LOS NOBLES QUE NO QUERÍAN EJERCITAR LAS ARMAS. Por Víctor Manuel Galán Tendero.

17.03.2026 17:04

              

               En tiempos medievales se había asociado estrechamente la nobleza con el ejercicio de las armas, pues según el orden estamental era la defensora de los que rezaban y de los que trabajaban por los demás. El caballero, celebrado en numerosas y populares novelas, se convirtió en su tipo ideal, a despecho de sus flaquezas humanas. En los reinos hispánicos floreció la caballería, compuesta de distintos linajes, en villas y ciudades. En la corona de Castilla los caballeros pudieron intervenir en el gobierno de los municipios, algo no siempre permitido en otros territorios. Sin embargo, la nobleza local fue perdiendo importancia militar en distintas localidades. En verdad, la conquista del sultanato de Granada puso fin a la frontera, pero no a los peligros en otros frentes, debiéndose encontrar más razones. En sus Discursos históricos de la muy noble ciudad de Murcia (1573), el licenciado Cascales expuso otros motivos:

               “Acuérdome yo que en Murcia había mucha gente de a caballo tan práctica en el manejo de un caballo, tan instruida en jugar una lanza y espada, que ahora no puedo dejar de llorar esta falta de caballeros y caballos. De esto deben avergonzarse todos los nobles caballeros, escuderos e hidalgos. Como no están los nobles ejercitados, se arrinconan y acobardan. De esta manera no lucen, vienen a menos, cada día más pobres porque no tienen cargas ni rentas con que ayudar su patrimonio, que por fuerza si valía 20.000 ducados con cuatro hijos que tengan se reparten, y casados éstos a la segunda repartición les cabe uno, y a la tercera no hay que partir, porque uno no es número y así no se divide, y necesariamente por esta cuenta verdadera queda la nobleza oscurecida y aun acabada.

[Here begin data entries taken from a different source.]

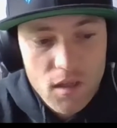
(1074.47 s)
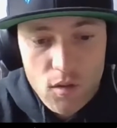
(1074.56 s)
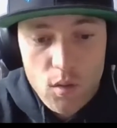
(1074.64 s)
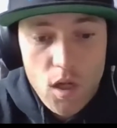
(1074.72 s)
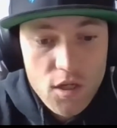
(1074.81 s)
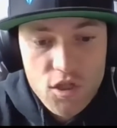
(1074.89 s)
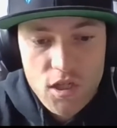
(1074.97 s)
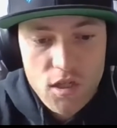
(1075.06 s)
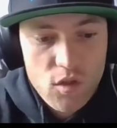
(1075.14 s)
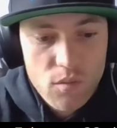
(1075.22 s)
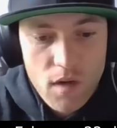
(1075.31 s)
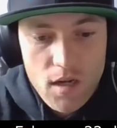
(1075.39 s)
you know, launching
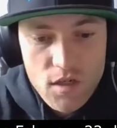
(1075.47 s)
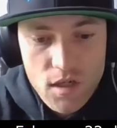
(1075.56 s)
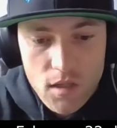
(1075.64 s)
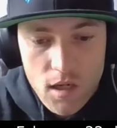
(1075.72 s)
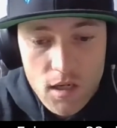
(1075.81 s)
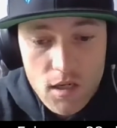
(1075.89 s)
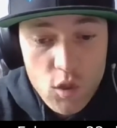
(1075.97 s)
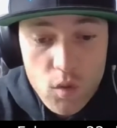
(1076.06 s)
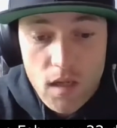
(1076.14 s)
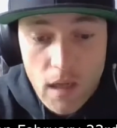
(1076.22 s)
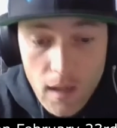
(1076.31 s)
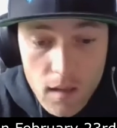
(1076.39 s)
a new project on, and you
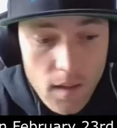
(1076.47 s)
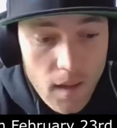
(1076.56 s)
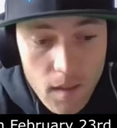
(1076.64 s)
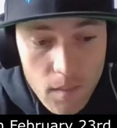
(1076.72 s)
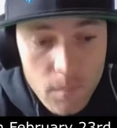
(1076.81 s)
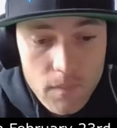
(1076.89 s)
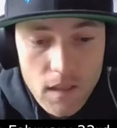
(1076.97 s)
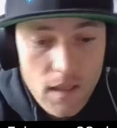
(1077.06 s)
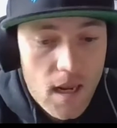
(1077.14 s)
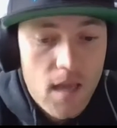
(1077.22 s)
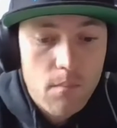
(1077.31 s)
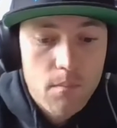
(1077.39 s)
can claim a
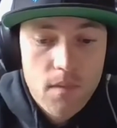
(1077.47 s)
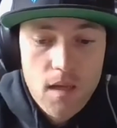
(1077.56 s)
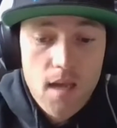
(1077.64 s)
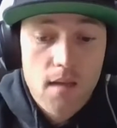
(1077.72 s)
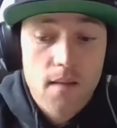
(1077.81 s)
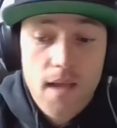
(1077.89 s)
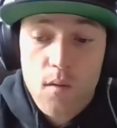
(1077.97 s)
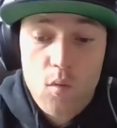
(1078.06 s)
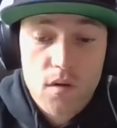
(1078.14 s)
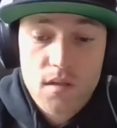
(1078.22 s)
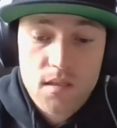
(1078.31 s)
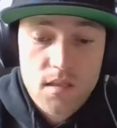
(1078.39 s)
name, and that
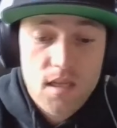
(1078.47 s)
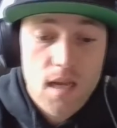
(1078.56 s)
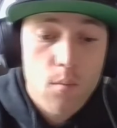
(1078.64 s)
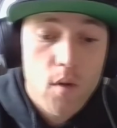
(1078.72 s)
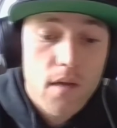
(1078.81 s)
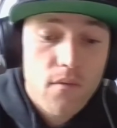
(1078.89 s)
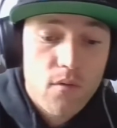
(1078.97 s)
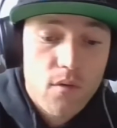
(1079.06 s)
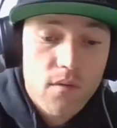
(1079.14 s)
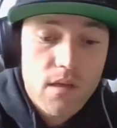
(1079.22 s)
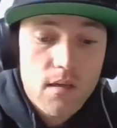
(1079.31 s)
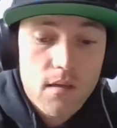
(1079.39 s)
works the same way
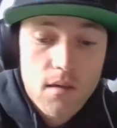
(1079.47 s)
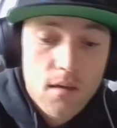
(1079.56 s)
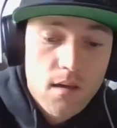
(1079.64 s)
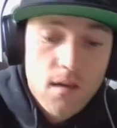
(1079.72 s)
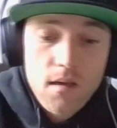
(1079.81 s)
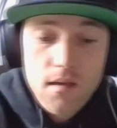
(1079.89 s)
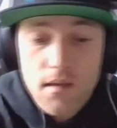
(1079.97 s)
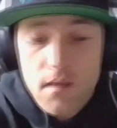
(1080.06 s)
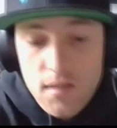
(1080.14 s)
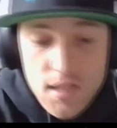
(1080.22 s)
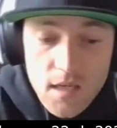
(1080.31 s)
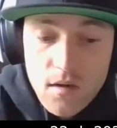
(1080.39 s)
for the
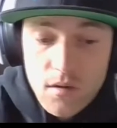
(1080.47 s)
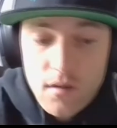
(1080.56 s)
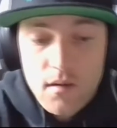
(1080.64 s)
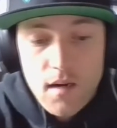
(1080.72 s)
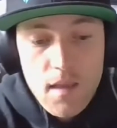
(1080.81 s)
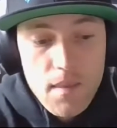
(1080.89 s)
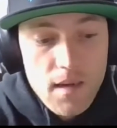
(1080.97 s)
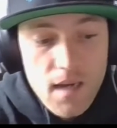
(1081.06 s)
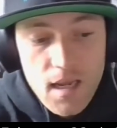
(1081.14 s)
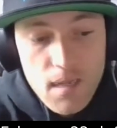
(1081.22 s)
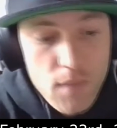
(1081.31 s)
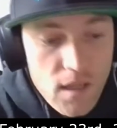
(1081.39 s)
ticker and the
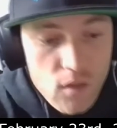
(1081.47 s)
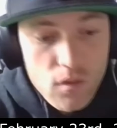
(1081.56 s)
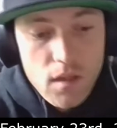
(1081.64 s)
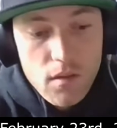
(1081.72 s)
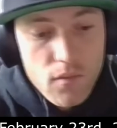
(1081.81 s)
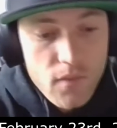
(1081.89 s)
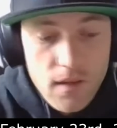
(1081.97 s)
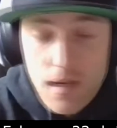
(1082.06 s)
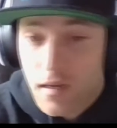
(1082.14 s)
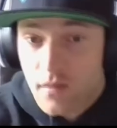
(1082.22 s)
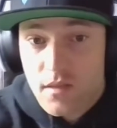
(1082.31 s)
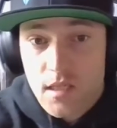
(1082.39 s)
name that you give an
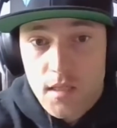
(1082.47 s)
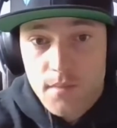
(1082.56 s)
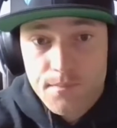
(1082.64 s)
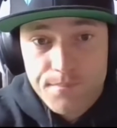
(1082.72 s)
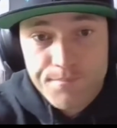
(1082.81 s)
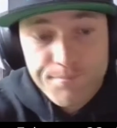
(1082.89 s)
NFT.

De manera que hacemos menester ejercitarnos para salir, salir para medrar, medrar para sustentar la honra, sustentar la honra para enriquecer la casa y enriquecer la casa para tener en pie el linaje.”

               Por mucho que se recurriera al mayorazgo, los ímpetus militares de la nobleza no cobraron nuevos bríos, como se desprende de lo comentado por el sargento mayor de la isla de Lanzarote Luis Pacheco de Narváez en su Compendio y filosofía de las armas (1600):

               “Mejor es pelear con buenos aunque sean pocos contra muchos malos que con muchos y malos contra pocos buenos. Y no fiarse de hombres bajos ni oficiales mecánicos, sino de hidalgos y hombres conocidos en virtud de esfuerzo, muy diferente de lo que en nuestros tiempos se practica pues vemos que un capitán hace gente cualquiera que quiera ser soldado de cualquier suerte que sea, la recoge debajo de su bandera sólo por hacer más número. Y es sinrazón gravísima que a un porquerizo y a otros semejantes se les dé investidura y honrado hábito, pues es propiamente de los reyes y hombres nobles.”

               Tomar las armas no suscitó los afanes de muchos Quijotes, por muchos prejuicios sociales que se tuvieran.

               Fuente.

               Nuria Sales, “La desaparición del soldado gentilhombre”, Saitabi, XXI, Valencia, 1971, pp. 41-69.